Stacy – Gipi – traduit de l’italien par Hélène Dauniol-Remaud – éditions Futuropolis – 2024
L’artiste italien Gipi est
l’auteur de quelques-uns des plus beaux livres qui m'aient été donné de lire
depuis son apparition dans le monde éditorial en 2005. Notes pour une
histoire de guerre (2005), Ma vie mal dessinée (2009) et La Terre
des fils (2017) sont des jalons dans ma vie de lecteur.
Lorsque j'ai lu cette bande
dessinée, je n’avais pas connaissance des polémiques légitimes qu’avaient
provoqué en Italie la publication d’un de ses strips en 2021. Le versant
« autobiographique », malgré l’emploi de son prénom réel « Gianni »
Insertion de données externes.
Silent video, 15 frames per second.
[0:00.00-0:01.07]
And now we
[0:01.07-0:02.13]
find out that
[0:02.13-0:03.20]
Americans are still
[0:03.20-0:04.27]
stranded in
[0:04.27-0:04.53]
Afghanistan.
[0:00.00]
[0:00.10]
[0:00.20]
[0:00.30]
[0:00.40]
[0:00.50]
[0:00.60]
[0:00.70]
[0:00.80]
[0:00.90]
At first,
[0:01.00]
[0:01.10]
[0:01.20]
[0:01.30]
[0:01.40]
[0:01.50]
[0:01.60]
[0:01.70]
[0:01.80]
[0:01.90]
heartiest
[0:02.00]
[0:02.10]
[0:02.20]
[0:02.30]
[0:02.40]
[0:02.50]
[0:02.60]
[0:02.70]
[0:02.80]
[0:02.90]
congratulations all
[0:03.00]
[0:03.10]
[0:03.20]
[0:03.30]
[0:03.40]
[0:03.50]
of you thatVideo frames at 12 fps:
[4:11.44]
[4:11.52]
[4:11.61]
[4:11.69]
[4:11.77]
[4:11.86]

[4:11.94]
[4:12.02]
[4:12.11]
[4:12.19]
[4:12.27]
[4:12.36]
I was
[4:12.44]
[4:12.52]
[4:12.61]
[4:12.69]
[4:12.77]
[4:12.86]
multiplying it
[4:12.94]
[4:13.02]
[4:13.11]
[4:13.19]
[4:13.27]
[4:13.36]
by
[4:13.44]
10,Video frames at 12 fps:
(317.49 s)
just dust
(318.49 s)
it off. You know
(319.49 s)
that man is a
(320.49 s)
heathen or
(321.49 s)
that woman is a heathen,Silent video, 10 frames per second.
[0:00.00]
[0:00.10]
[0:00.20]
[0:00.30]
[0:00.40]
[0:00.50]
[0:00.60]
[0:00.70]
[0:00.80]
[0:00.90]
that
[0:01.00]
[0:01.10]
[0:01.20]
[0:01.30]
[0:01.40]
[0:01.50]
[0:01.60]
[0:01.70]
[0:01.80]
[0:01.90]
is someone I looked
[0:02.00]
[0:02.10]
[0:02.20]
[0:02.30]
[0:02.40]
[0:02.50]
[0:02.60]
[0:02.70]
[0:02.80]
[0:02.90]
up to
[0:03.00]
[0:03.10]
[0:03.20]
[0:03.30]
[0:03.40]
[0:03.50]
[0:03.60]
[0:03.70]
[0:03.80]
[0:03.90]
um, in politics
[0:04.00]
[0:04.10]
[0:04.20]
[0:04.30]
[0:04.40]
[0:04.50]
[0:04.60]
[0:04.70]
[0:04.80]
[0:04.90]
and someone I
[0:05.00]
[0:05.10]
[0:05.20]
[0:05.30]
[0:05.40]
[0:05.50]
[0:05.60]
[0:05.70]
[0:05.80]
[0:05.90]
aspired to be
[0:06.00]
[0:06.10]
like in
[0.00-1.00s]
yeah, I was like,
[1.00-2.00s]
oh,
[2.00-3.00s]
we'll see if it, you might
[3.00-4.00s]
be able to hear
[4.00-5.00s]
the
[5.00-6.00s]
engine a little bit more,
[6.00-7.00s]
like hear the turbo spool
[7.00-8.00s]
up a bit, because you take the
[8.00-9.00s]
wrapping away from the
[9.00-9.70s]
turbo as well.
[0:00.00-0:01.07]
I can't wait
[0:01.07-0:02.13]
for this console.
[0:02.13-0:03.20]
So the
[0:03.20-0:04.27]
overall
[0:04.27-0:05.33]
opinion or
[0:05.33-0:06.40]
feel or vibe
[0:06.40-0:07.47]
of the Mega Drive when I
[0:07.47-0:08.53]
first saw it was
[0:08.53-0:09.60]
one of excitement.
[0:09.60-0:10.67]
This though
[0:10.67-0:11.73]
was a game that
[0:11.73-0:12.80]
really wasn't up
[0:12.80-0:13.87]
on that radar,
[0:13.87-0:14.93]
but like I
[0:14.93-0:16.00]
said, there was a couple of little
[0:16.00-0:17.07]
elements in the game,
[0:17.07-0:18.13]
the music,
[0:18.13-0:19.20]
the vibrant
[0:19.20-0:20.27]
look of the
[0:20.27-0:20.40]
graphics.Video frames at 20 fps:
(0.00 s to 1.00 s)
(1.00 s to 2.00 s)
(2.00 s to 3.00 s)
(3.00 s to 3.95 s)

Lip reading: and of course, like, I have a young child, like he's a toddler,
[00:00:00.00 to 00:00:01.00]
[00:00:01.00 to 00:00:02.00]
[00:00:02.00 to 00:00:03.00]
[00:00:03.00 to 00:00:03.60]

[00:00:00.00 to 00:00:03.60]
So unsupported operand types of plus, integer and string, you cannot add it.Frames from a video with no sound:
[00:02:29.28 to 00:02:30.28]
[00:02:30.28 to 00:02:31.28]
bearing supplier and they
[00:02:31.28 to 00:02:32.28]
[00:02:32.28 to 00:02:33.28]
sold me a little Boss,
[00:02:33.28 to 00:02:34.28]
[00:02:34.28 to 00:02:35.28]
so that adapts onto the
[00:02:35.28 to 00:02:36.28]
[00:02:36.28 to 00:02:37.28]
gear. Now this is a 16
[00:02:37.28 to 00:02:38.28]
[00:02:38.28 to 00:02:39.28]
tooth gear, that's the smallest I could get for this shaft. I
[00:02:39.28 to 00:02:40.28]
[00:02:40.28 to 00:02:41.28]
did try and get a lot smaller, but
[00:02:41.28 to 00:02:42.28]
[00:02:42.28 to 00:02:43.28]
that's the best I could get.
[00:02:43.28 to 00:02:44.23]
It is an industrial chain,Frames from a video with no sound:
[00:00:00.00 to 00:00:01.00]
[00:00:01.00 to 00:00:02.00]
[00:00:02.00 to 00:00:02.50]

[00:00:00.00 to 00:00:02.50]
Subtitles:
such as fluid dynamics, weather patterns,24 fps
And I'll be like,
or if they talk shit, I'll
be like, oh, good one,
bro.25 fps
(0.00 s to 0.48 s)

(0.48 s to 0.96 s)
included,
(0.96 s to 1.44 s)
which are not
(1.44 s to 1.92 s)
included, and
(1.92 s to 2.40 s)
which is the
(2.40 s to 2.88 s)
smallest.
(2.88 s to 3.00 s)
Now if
pour nommer son personnage de fiction, n’est de ce fait pas apparu comme ma
grille de lecture de ce récit.
Stacy nous déconcerte,
nous perd et se plait à nous déséquilibrer constamment.
Gianni est un
écrivain-scénariste, travaillant pour un projet de série-télé. Lors d’une
interview, il va « s’amuser » à faire la narration d’un de ses rêves
: il kidnappe une jeune femme du nom de Stacy puis la séquestre avant de la
tuer. Ce qui pour lui n’était qu’une « anodine » fiction va très vite
se répandre sur les réseaux sociaux et engendrer sa mise à l’écart de la
notoriété à laquelle il était promis.
Rien n’est confortable dans
« Stacy ».
Thriller terrifiant, le livre se
plait à nous perturber dans notre lecture. Double diabolique du narrateur,
réalité/fiction… tout semble s’imbriquer dans des planches irrespirables, sans
même d’espace entre les cases. On est étouffée par cette densité des mises en
page, par ce graphisme vif mais aussi par une certaine confusion des
personnages tour à tour effrayés et effrayants. Les calligraphies -éléments clé
de l’œuvre de Gipi- sont variées, envahissantes, parfois raturées et témoignent
d’une porosité entre différents niveaux de réalité. L’humour est sporadiquement
obscène, amer… et nous conduit à être interrogatif quant au positionnement de
l’auteur lui-même. Les propos semblent se superposer, entrer en conflit afin
d'inventer une proposition de mise scène d’un profond désarroi.
Œuvre dérangeante,
« bancale », sans volonté d’être appréciée, Stacy est un livre
complexe et empli d’une noirceur qui interpelle.